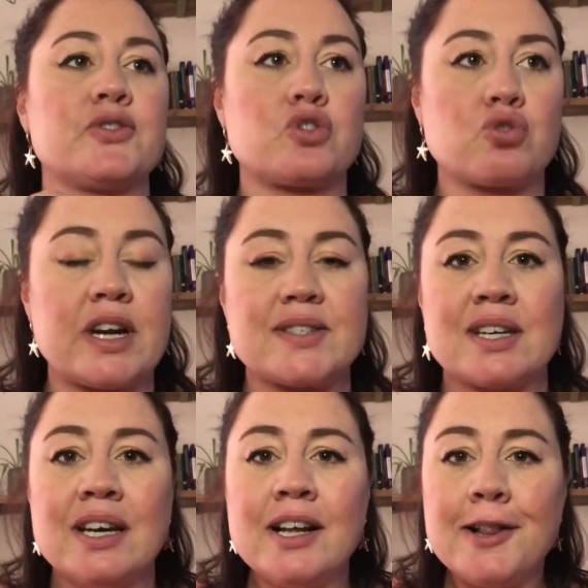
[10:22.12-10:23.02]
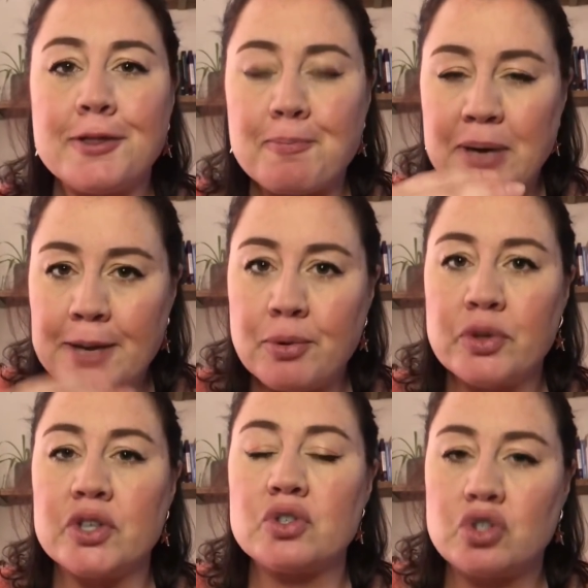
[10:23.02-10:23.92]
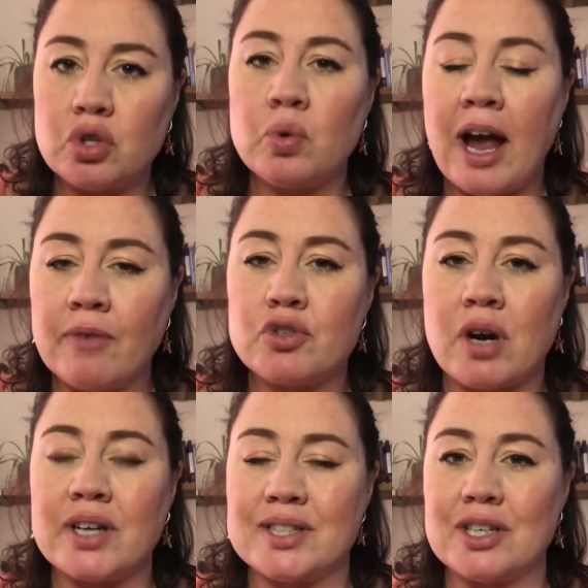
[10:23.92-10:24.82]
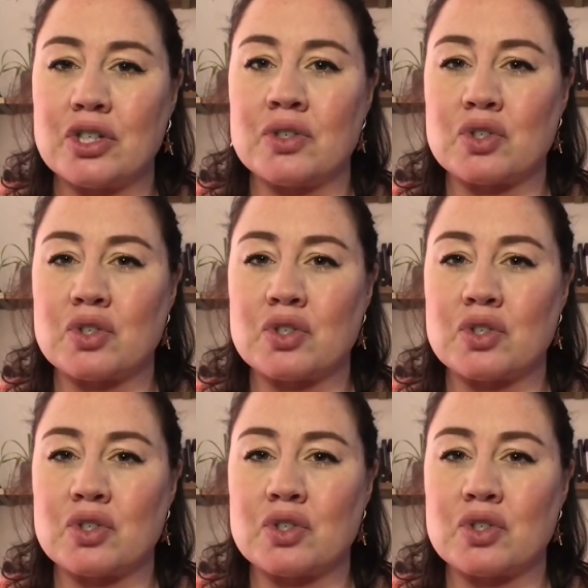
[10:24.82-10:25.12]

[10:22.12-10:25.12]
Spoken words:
stress that people that do have drug addictions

● ● ●

▸ WHAT THE EXERCISE ASKS: All entries need to be duplicated exactly, apart from the images.

▸ RESULT OF THIS TASK:
[10:22.12-10:23.02]
[10:23.02-10:23.92]
[10:23.92-10:24.82]
[10:24.82-10:25.12]

[10:22.12-10:25.12]
Spoken words:
stress that people that do have drug addictions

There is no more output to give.